Scotland’s hate crime law may be well
intentioned, but the police should not stymie public debate
Simon
Jenkins
The Scottish government’s legislation is frankly
unworkable. I worry it may stifle honestly expressed, contentious views
Mon 1 Apr
2024 14.53 BST
https://www.theguardian.com/commentisfree/2024/apr/01/scotland-hate-crime-law-public-debate
It is right
that expressions of hatred against groups based on race and ethnicity are
illegal. Whether these laws have ended hatred or merely driven it underground –
a not unwelcome outcome – is a matter of opinion. But Scotland’s law against
hate crime, implemented this week, extends state intervention to the “stirring
of hatred” against a range of groups defined by age, disability, faith, sexual
orientation, transgender identity or being intersex. Controversially, it does
not extend to women – the Scottish government says a separate misogyny law is
in the works.
The
pitfalls in the new law have led to three years of heated debate in the
Scottish parliament. The prosecution need only prove that a remark was “likely”

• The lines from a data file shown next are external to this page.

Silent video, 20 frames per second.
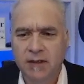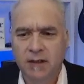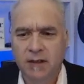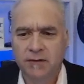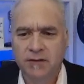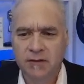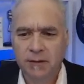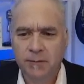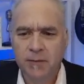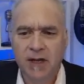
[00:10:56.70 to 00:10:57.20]

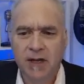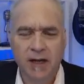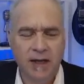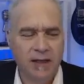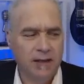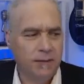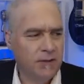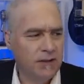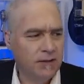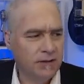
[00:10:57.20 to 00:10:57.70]
some
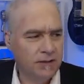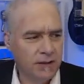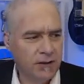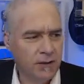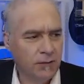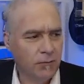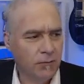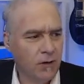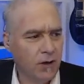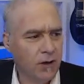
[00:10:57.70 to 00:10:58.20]
kind. I mean, there's
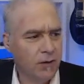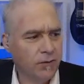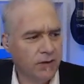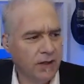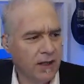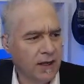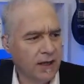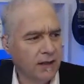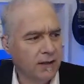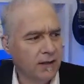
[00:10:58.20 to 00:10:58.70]
nothing wrong with
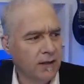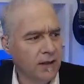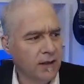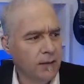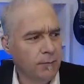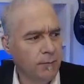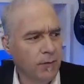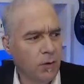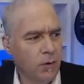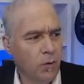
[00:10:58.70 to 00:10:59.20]
that.
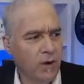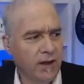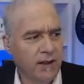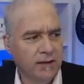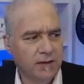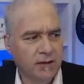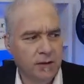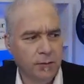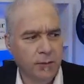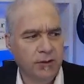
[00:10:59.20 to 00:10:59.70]
But when
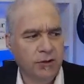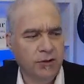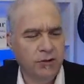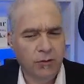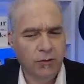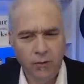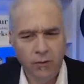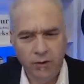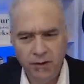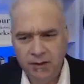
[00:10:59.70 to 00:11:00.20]
it's the
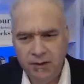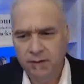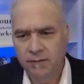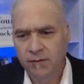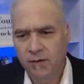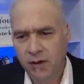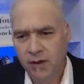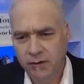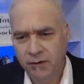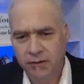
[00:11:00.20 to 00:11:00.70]
majority
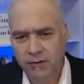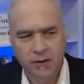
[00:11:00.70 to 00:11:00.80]
of all your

rather than “intended” to offend. A crime could be committed if “a reasonable
person would consider it threatening, abusive or insulting”.
The
extension of hatred to include “insulting” conduct is radical. It is one thing
for Scotland’s first minister, Humza Yousaf, to accuse objectors of
overreacting. He will not be the law’s interpreter. It will be for the police
in the first instance and then the courts to judge the extent of the insult.
The victim of a Scottish insult will be at liberty to report it to a police
station for possible prosecution – with a maximum of seven years in jail –
merely on the grounds that they feel their group to be insulted.
Even if the
police decide to take no action, they may register the report as a “hate
incident”, not considered a crime. This has already occurred to an MSP, Murdo
Fraser, who stated on social media that: “Choosing to identify as ‘non-binary’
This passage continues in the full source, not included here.